Extent of DNA replication in central and right-end λ recombinants in crosses with some replication allowed in rec⁺ and ruv recG cells. These crosses were conducted under partial replication block (Materials and Methods) to allow visualization of any break–copy recombinants. [If full replication block is used, no HH peak is visible for ruv recG (Fig. 4B).] (A) The relevant genotypes of phages used in this experiment. These phage (Sawitzke and Stahl 1997, Materials and Methods) carry the nin5 deletion and are marked to allow selection of J⁺ S⁺ recombinants from which central (J⁺ cI S⁺, clear, ●) and right end (J⁺ cI⁺ S⁺, turbid, ○) recombinants are enumerated. (B,C) Density-labeled phages were allowed to recombine under partial replication block and the progenies centrifuged to equilibrium in cesium formate density gradients, which were fractionated. Note that the progenies band into unreplicated, HH, and replicated, HL and LL peaks.
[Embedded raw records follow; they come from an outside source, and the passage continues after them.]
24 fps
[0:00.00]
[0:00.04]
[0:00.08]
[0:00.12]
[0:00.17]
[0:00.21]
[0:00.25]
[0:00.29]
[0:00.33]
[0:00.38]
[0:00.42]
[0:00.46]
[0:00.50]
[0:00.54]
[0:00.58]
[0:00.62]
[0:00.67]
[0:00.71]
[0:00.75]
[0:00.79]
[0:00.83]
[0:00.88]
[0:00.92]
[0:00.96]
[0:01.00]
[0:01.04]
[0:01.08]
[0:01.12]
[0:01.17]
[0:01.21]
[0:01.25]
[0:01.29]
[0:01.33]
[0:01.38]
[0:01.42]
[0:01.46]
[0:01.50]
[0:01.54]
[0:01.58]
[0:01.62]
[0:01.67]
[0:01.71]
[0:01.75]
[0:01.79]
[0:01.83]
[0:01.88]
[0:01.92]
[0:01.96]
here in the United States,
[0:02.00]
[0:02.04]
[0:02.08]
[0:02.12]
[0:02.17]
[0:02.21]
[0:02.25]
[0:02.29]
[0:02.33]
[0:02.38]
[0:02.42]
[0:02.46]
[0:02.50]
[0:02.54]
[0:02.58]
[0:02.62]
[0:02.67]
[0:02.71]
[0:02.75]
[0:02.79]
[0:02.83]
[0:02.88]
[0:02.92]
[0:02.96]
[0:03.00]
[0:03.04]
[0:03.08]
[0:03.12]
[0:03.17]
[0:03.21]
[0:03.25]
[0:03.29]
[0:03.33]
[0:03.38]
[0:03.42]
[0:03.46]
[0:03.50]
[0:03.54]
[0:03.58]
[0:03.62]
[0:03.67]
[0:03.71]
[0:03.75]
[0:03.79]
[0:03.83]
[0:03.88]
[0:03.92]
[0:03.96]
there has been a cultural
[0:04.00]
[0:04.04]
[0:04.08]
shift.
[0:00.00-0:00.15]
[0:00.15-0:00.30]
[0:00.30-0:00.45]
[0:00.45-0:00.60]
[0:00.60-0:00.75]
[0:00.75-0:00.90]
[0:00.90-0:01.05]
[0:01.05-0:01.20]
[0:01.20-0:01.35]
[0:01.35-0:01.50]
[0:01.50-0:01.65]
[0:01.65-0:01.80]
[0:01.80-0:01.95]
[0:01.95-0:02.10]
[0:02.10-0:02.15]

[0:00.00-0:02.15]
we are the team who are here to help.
Total λ (□) and J⁺ S⁺ recombinants were assayed (Materials and Methods), and central (●) and right end (○) recombinants were counted. The first peak (leftward) in these experiments represents unadsorbed phage (heavy coats and HH DNA), which are not part of the λ progeny. (B) Density gradient of the λ cross in rec⁺ cells. (C) Density gradient of the λ cross in ruvC recG cells.

Figure 7

Break–copy models illustrated for RecBCD-mediated recombination of λ (A) and E. coli (B,C) genomes. The hexagon represents the prohead during λ DNA packaging from cos to cos. The ball represents the terminase protein that linearizes λ, binds the prohead, and packages the DNA.